My interest in Eastern religions continued as I got older. I studied abroad in India and Nepal on a Tibetan and Himalayan Studies program in college. What I experienced there was fascinating and had a profound influence on me. I was taught that while Christianity has a history of rejecting heretics, Buddhism has a history of debate time that’s built into its monastic schedule. Monks are required, rather than encouraged, to question their dogma and step through it. In many ways, Buddhism has a tradition of freethinking.
I gave Buddhist contemplative practices a serious try when I was in Asia. I found meditation to be really hard, especially for someone like me, with a really active mind. The first thing that I realized when I began meditating was how cluttered my thought process is. I found that the intellectual caliber and value of my average thought is similar to the quality of artwork on cereal boxes. Our minds are thinking about nothing all day, like puppies that are constantly wandering away from the newspaper they’re trying to pee on. We put the puppy on the newspaper, maybe it pees for a little bit, but then it wanders off. Meditation attempts to train people to take the puppy and calmly put it back on the newspaper.

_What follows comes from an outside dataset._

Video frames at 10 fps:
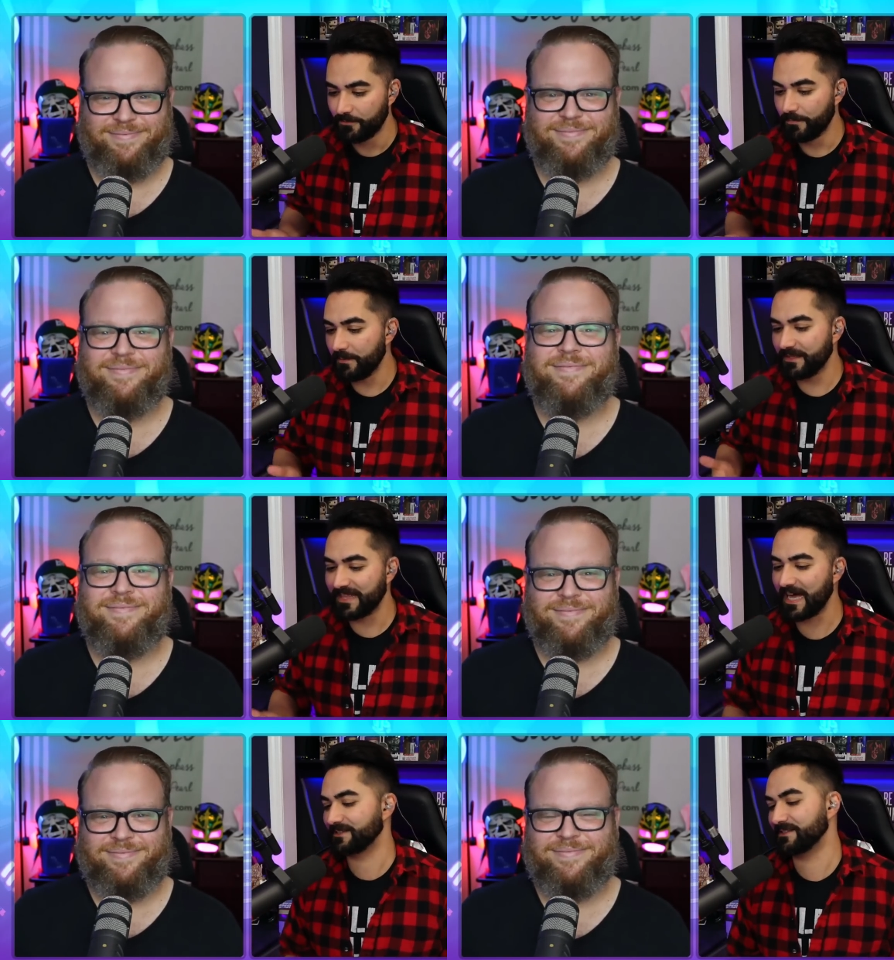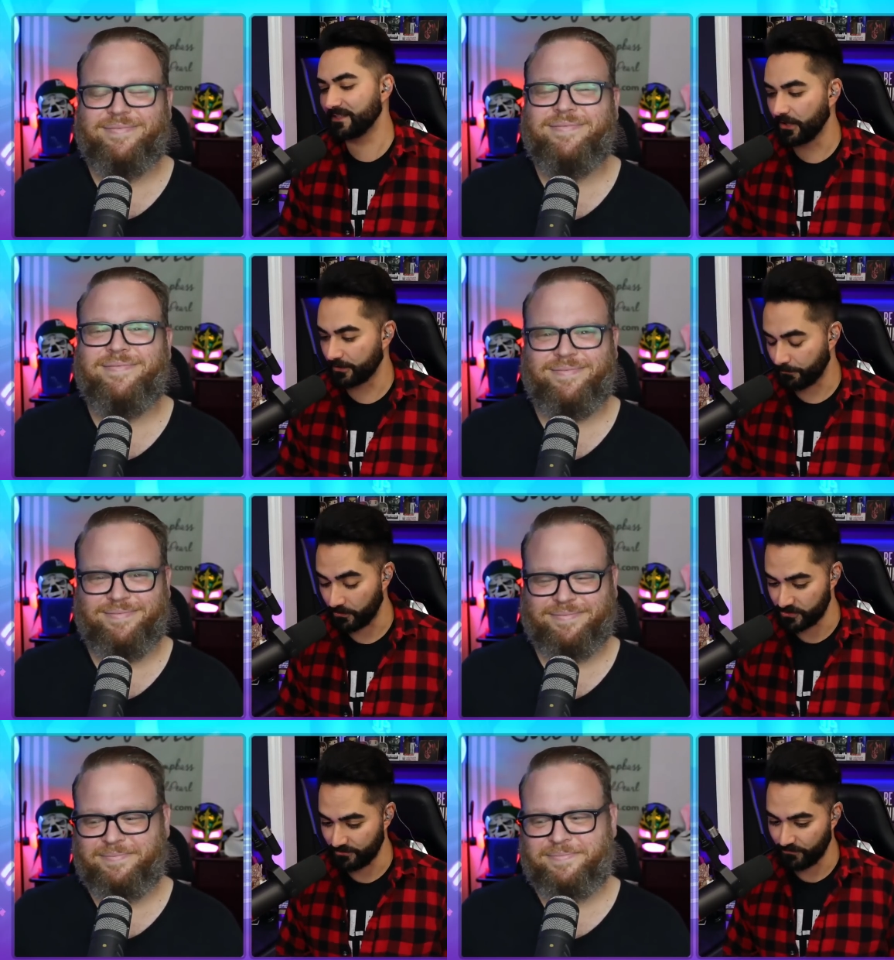Speaker 1: maybe that's the other
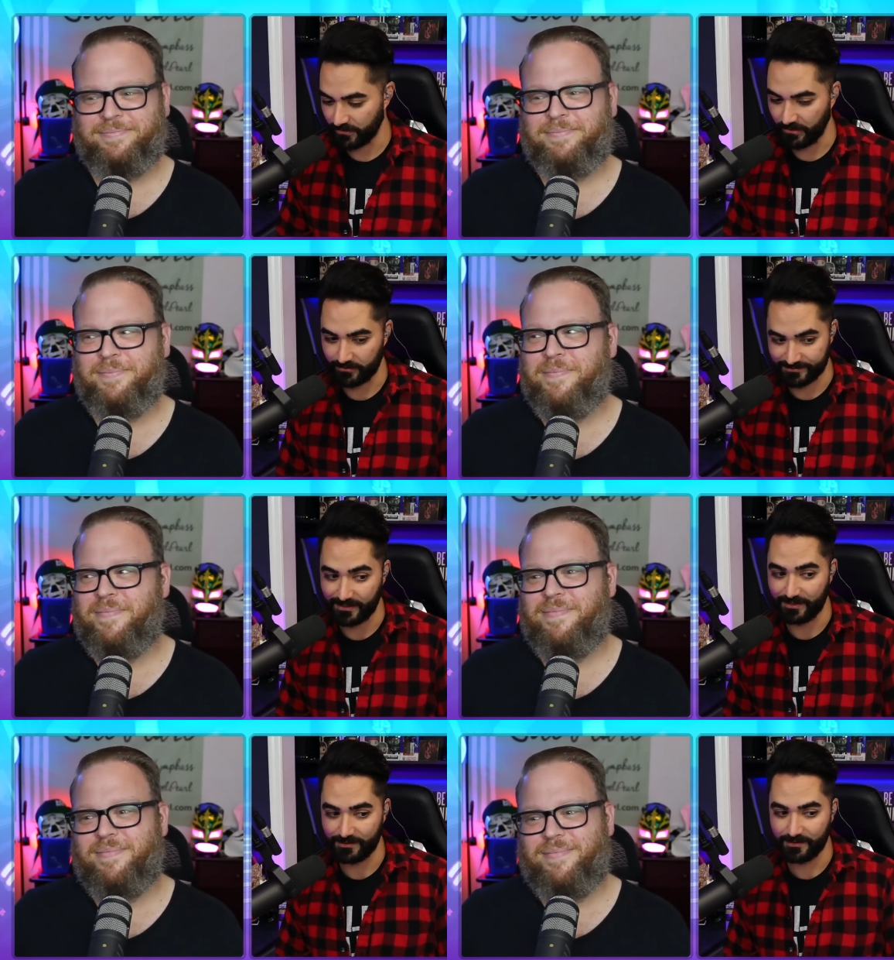person for the other side.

I found meditation illuminating. It spoke to my interest in neuroscience and the brain. My education has persuaded me that Western rational thought generally tries to talk about the mind in a very objective, third-person perspective, as if it’s an object on a table that can be dissected. I think this approach lacks introspection. We are conscious all the time, yet Westerners are rarely encouraged to look at the content of their own mental lives. Meditation helps to make people more intimately aware of the reality of their consciousness. While I’m not attracted to dogma or a belief in the supernatural, I think contemplative practice can be beneficial for many in our culture.